Maine legislators seem to have postponed their attempt to ban plastic baits until next year. But some have decided to join their “loon-atic” friends in New Hampshire in an attempt to ban lead weights and jigs of one ounce or less.
The Congressional Sportsmen’s Foundation (CSF) reports that SB 268 was heard today in the Joint Committee on Inland Fisheries.
Introduced by Senator Anne Haskell, SB 268 would make it illegal to sell or use lead sinkers and jigs weighing one ounce or less, and measuring 2.5 inches or less in length.
“The primary concern surrounding the use of lead sinkers and jigs is the potential effects on waterfowl, like the loon, that ingest whole pebbles to aid in the digestion of their food,” CSF says.
“Although there have been documented individual loon deaths linked directly to lead fishing sinkers, there has been no documented evidence that lead fishing sinkers, of any size, have a detrimental impact on local or regional loon populations. In fact, according to the U.S. Fish and Wildlife Service, loon populations are either stable or are increasing across the nation.

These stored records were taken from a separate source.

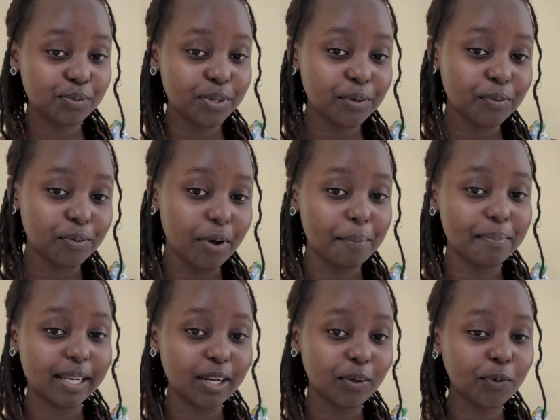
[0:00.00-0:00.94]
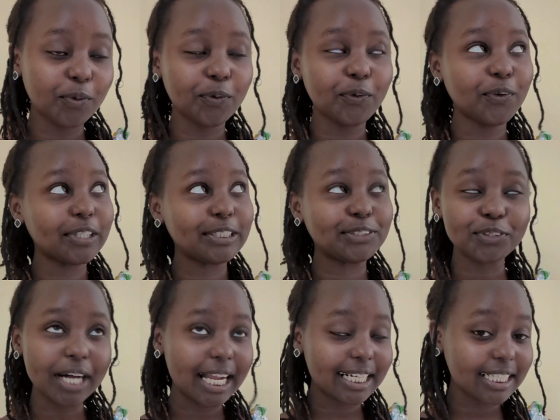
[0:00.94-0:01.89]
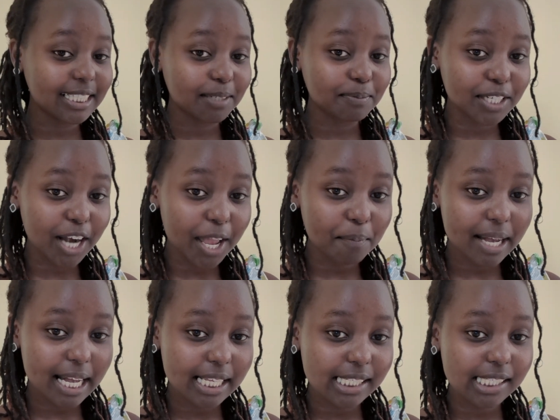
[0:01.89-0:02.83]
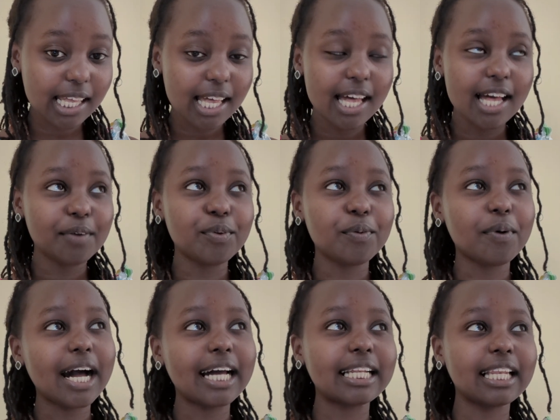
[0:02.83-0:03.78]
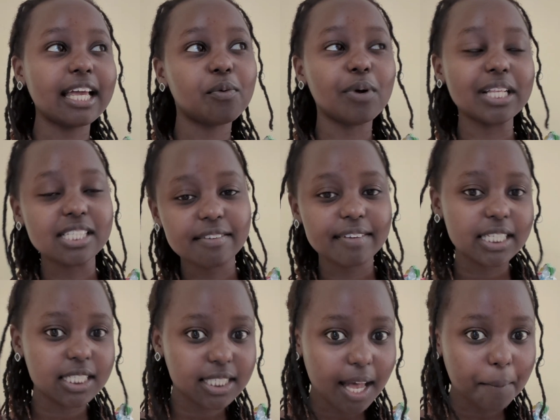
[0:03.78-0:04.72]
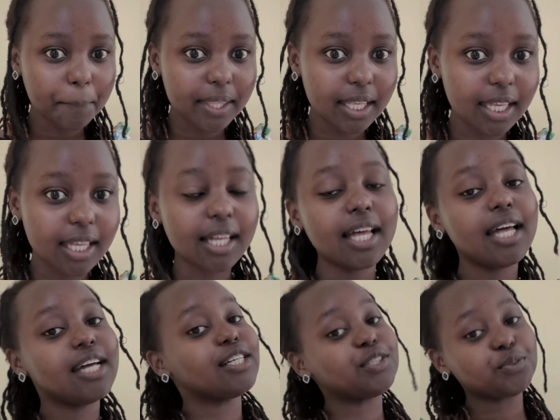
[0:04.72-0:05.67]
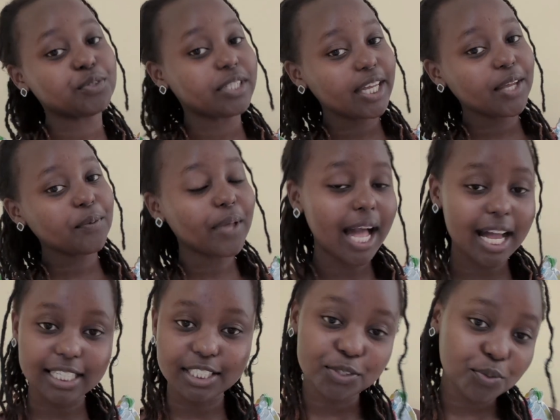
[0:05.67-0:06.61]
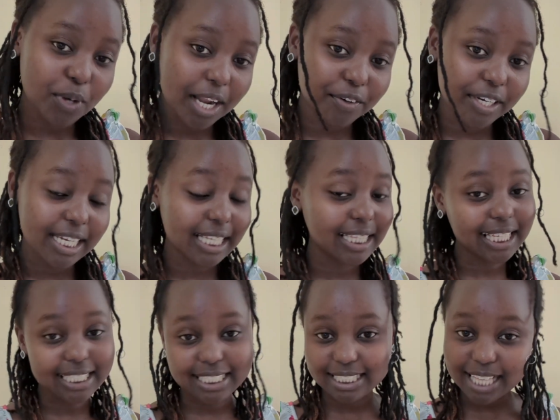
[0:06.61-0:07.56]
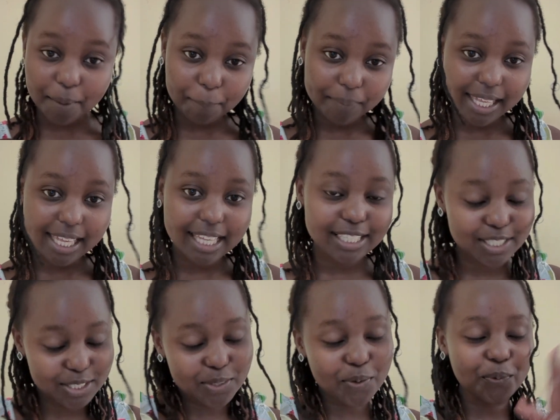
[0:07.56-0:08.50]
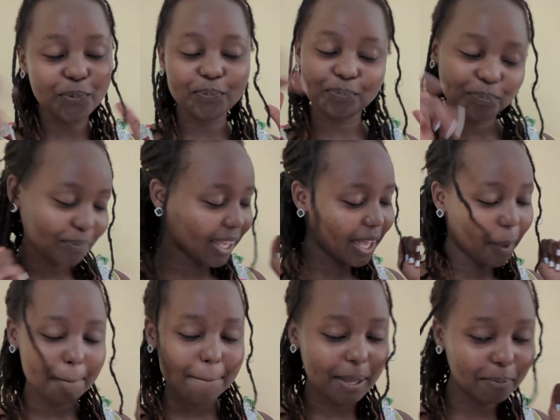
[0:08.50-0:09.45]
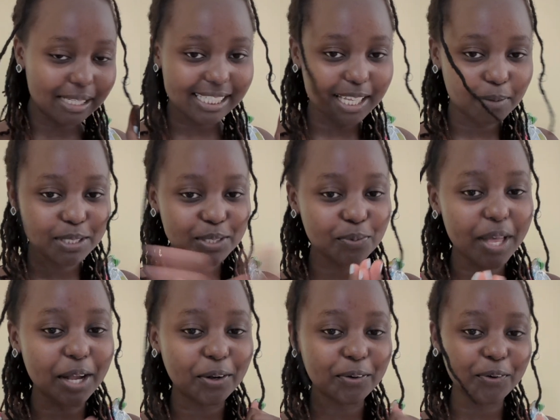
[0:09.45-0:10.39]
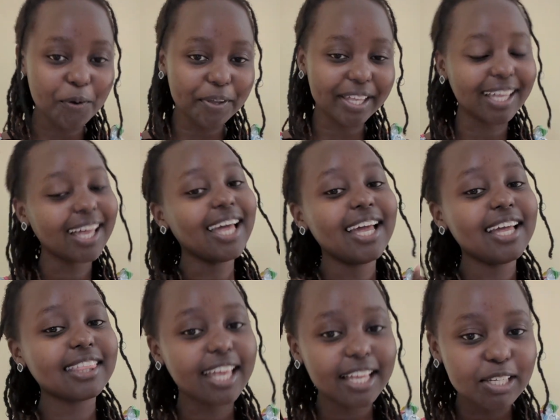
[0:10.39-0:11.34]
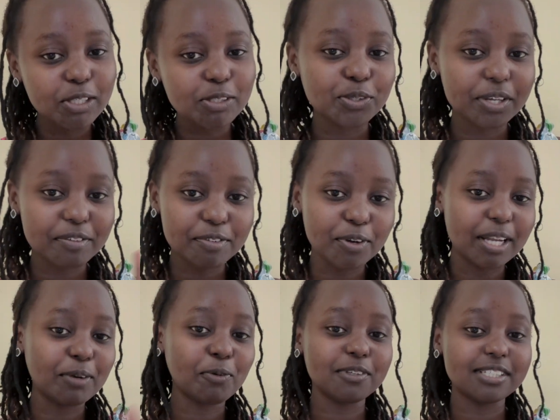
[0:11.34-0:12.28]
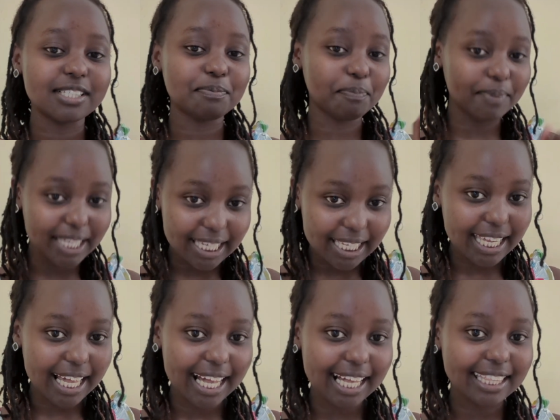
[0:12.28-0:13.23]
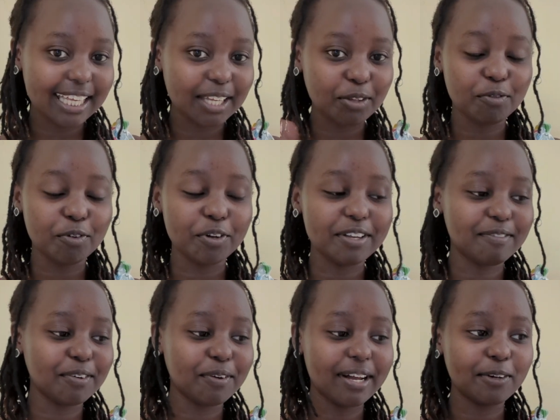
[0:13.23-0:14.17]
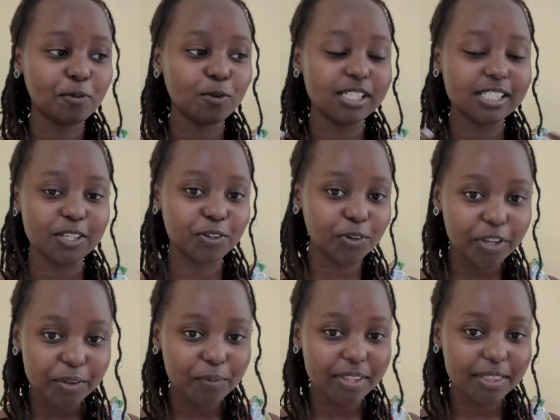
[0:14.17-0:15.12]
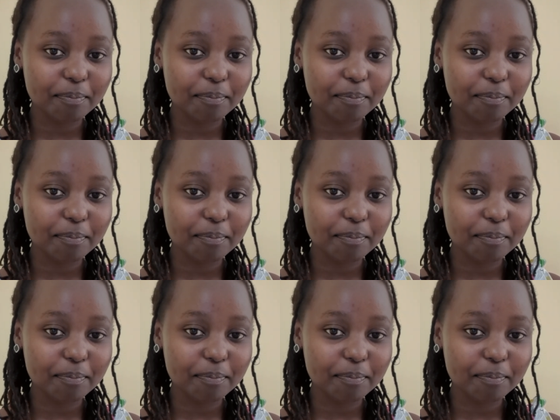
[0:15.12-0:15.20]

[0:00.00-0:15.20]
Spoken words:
week we were below 200 subscribers. We were at like 170 something. Today we are at 230 something. So baby steps, we are growing. Thank you to everyone who's been here. Thank you for everyone who is growing with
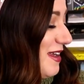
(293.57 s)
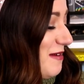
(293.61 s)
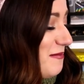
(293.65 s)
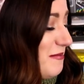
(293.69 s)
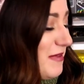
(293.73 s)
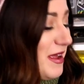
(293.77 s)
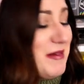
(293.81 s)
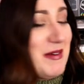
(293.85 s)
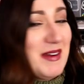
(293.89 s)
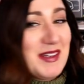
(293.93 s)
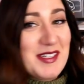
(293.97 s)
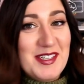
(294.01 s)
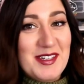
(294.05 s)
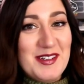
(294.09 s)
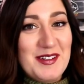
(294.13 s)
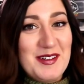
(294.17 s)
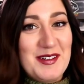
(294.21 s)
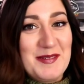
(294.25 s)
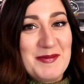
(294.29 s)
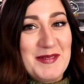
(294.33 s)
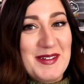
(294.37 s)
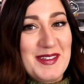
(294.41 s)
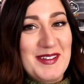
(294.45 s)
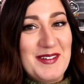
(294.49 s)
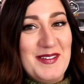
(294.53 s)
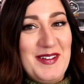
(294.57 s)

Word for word: Maybe I should have opened the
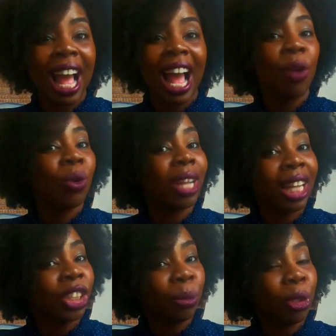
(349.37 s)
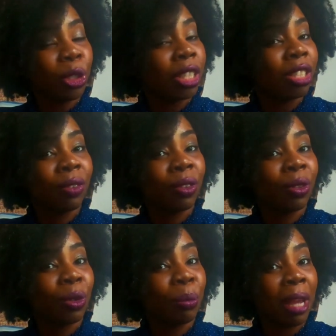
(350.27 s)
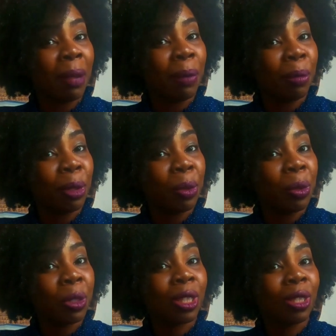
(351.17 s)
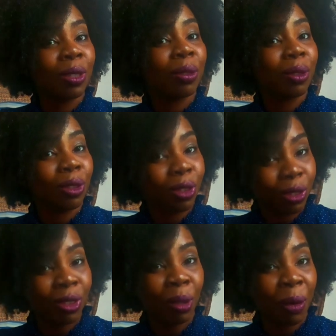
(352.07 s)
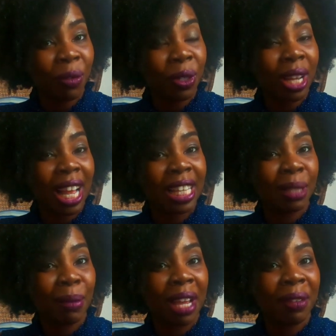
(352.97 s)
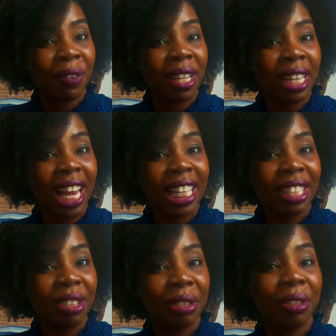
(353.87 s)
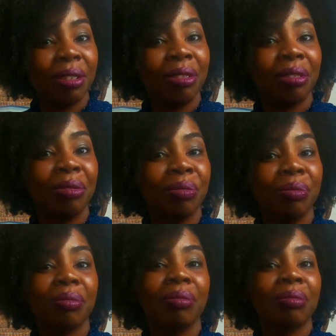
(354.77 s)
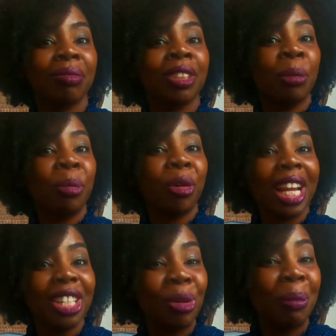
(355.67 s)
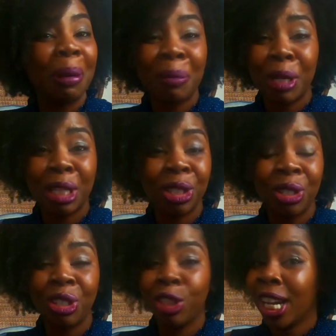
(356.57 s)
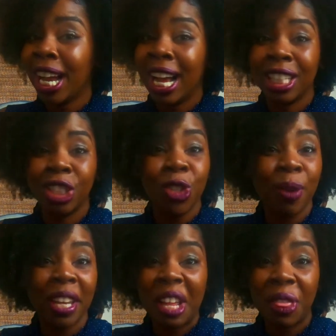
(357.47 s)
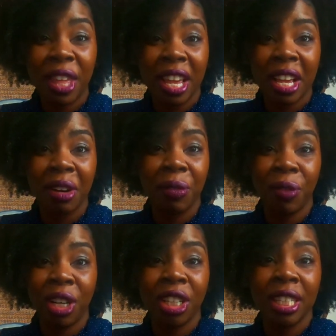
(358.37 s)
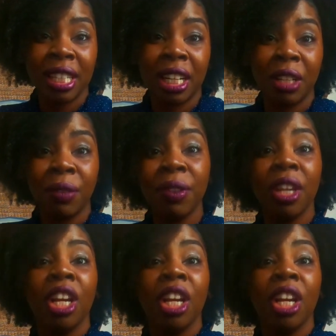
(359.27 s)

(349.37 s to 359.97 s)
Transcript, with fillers: I would attribute it to baby blues. Some of you guys might feel a little depressed. Remember, you know, you can't do anything for yourself.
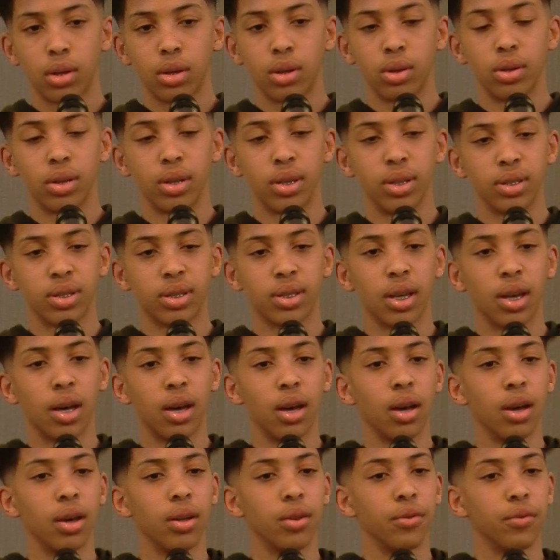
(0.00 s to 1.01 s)
Your
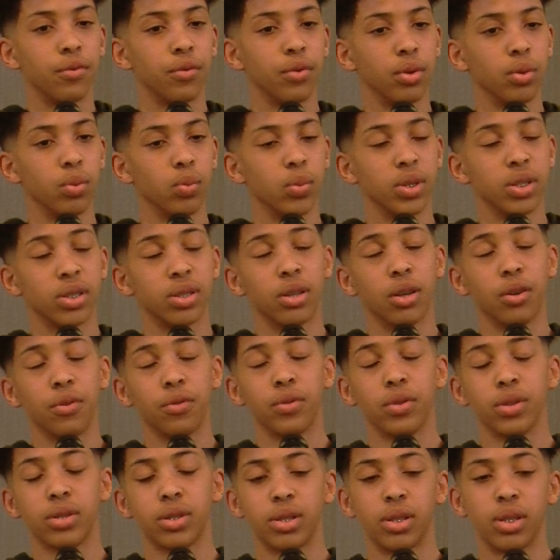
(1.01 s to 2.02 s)
inside filled with
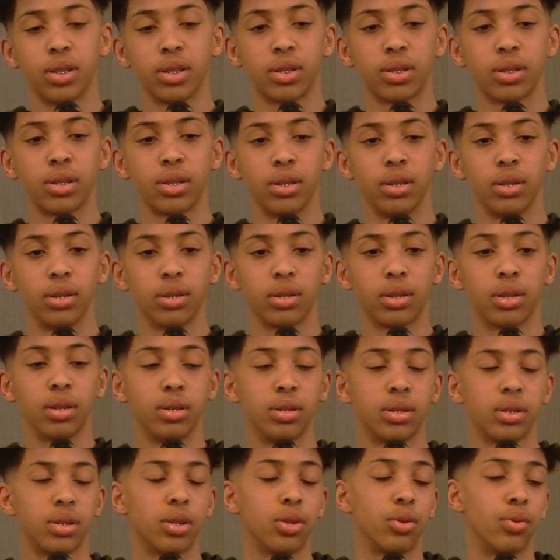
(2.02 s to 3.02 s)
selflessness and
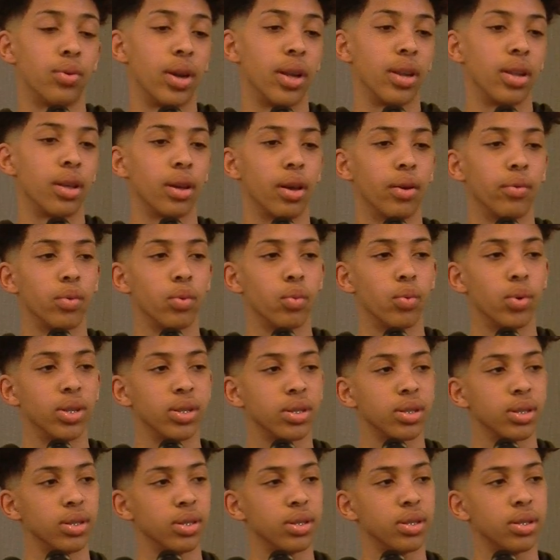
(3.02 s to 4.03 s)
considerating
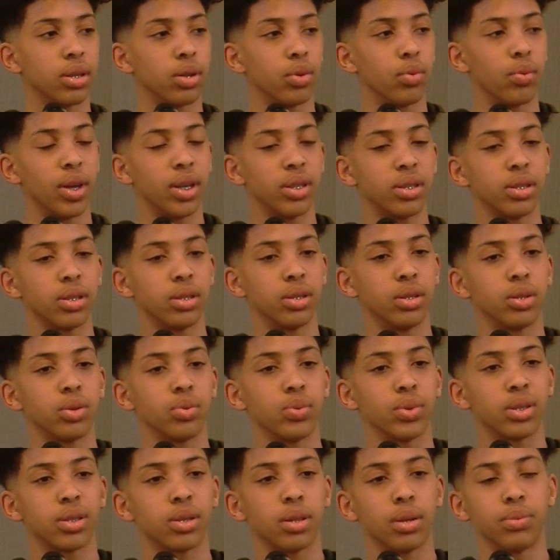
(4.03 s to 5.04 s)
everyone's considerations,
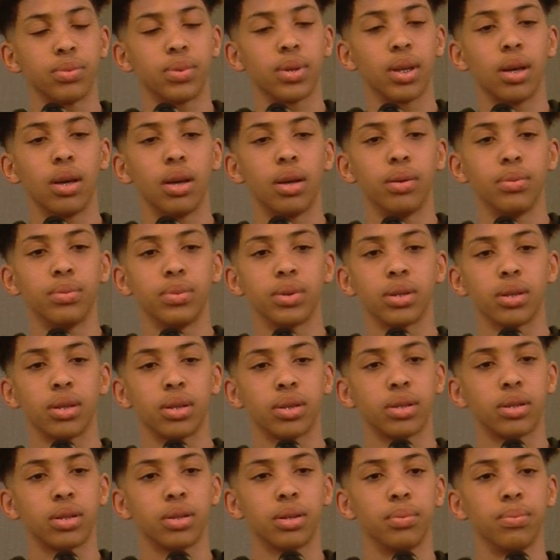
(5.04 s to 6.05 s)
which sometimes
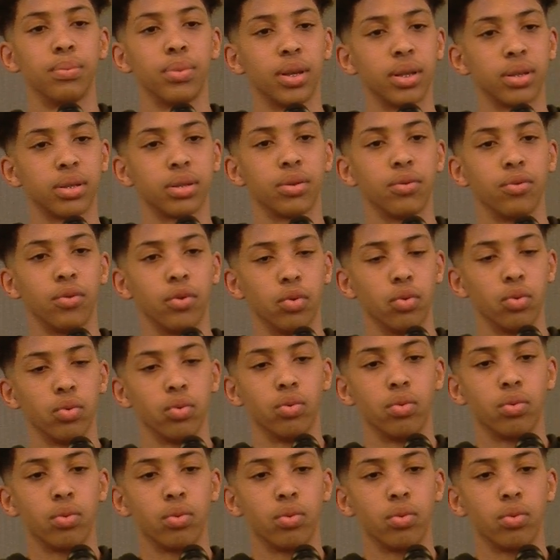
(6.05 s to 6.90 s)
gets the best of you.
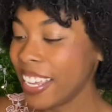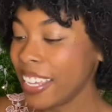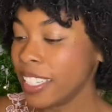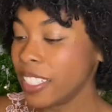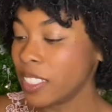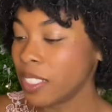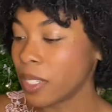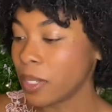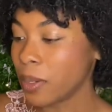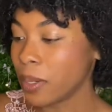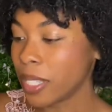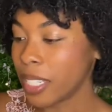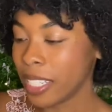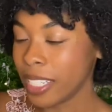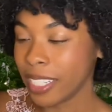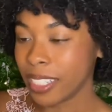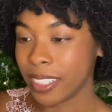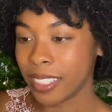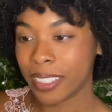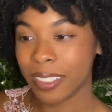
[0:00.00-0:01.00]
So
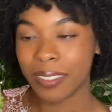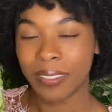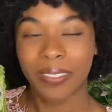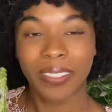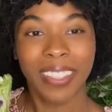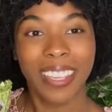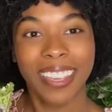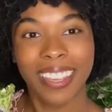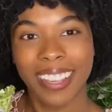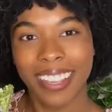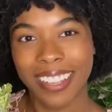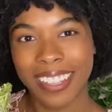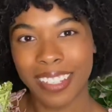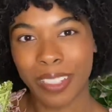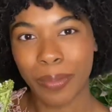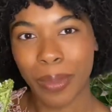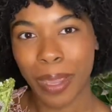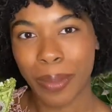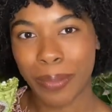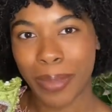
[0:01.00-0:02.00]
here is
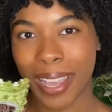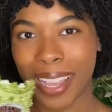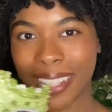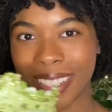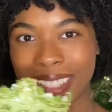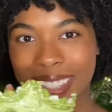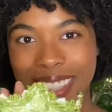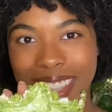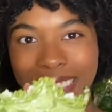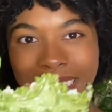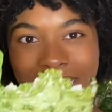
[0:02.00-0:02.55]
my mask that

“Imposing additional restrictions on the use of lead sinkers in Maine is not biologically justified, would place an undue economic burden on the anglers who fish Maine's waters, and would supersede the long-standing authority of the Maine Department of Inland Fisheries and Wildlife - the recognized fish and wildlife experts for the state of Maine - to manage the state's fish and wildlife resources.”